This was trying any user...

I went on-site and tried to login and got incorrect password error. I reset the password for my user and root using single user mode, but I am still getting the same error.... It is like my passwords have been changed and somehow after I changed them, they seem to have "changed again". Or I am having the some ssh error.... 

When I was looking over the logs on-site the only thing that seemed out of place was a strange message about "listening for telnet on 0.0.0.0 port 22" and another about "ssh login port 55008" -This second one also had my IP associated...

How do I start to figure out the nature of problem (preferably via ssh)? And FWIW I planned on giving the logs a closer look once I got home where I could sit down and ssh in...


----------



## kpa (Dec 25, 2012)

Nothing in /var/log/auth.log ? See what the ssh(1) client says if you use the -v flag for more verbose output.

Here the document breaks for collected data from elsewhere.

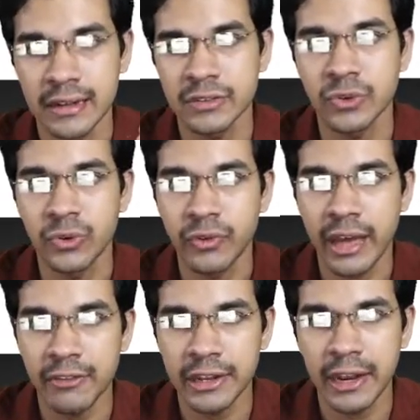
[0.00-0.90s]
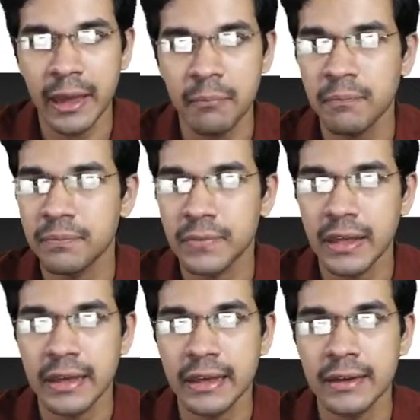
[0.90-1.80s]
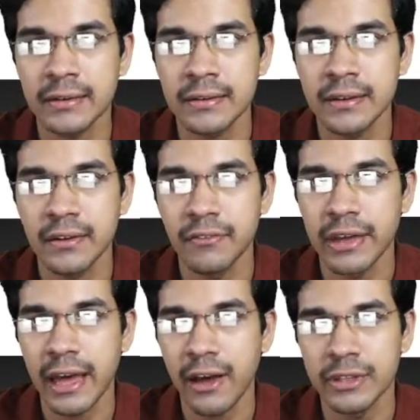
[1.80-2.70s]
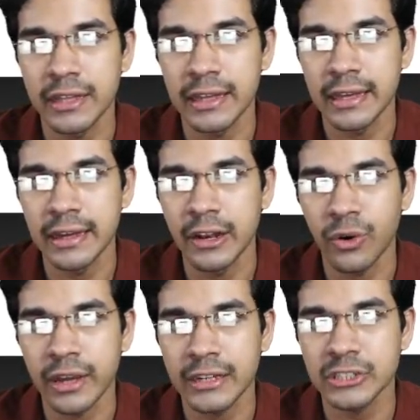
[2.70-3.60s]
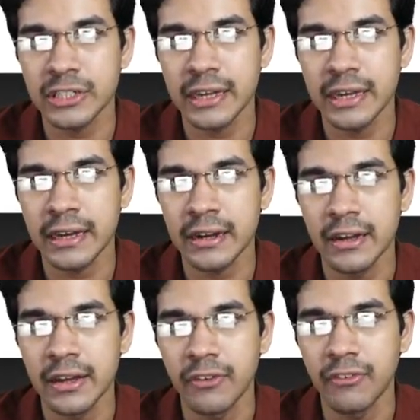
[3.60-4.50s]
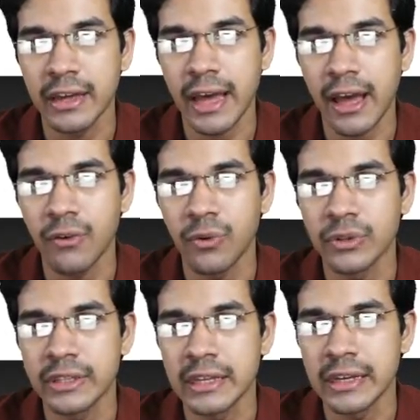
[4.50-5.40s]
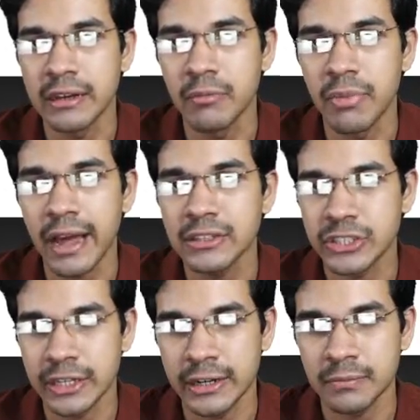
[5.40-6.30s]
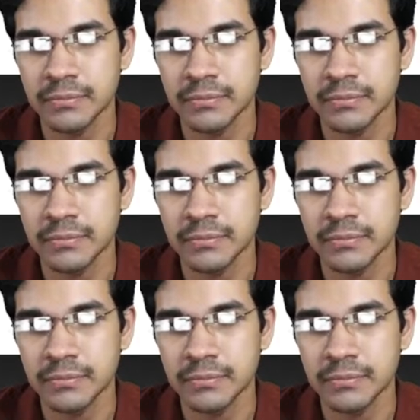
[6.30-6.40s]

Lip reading: So we have the name here, we have the location here, we have the branch here.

I would check the permissions on the home directory of the user on the server, write permissions in the wrong places causes sshd(8) to consider the environment unsafe and reject the connection.


----------



## SirDice (Dec 27, 2012)

And keep in mind that root is not allowed to login via ssh by default (and you should keep it that way).


----------



## wblock@ (Dec 27, 2012)

That telnet message has a bad feeling to it.


----------



## frijsdijk (Dec 28, 2012)

On the server: check /var/log/messages /var/log/auth.log /var/log/security, maybe even /var/log/debug
On the client: check '*telnet <server> 22*', and do '*ssh -vvvvv <user>@<server>*'


----------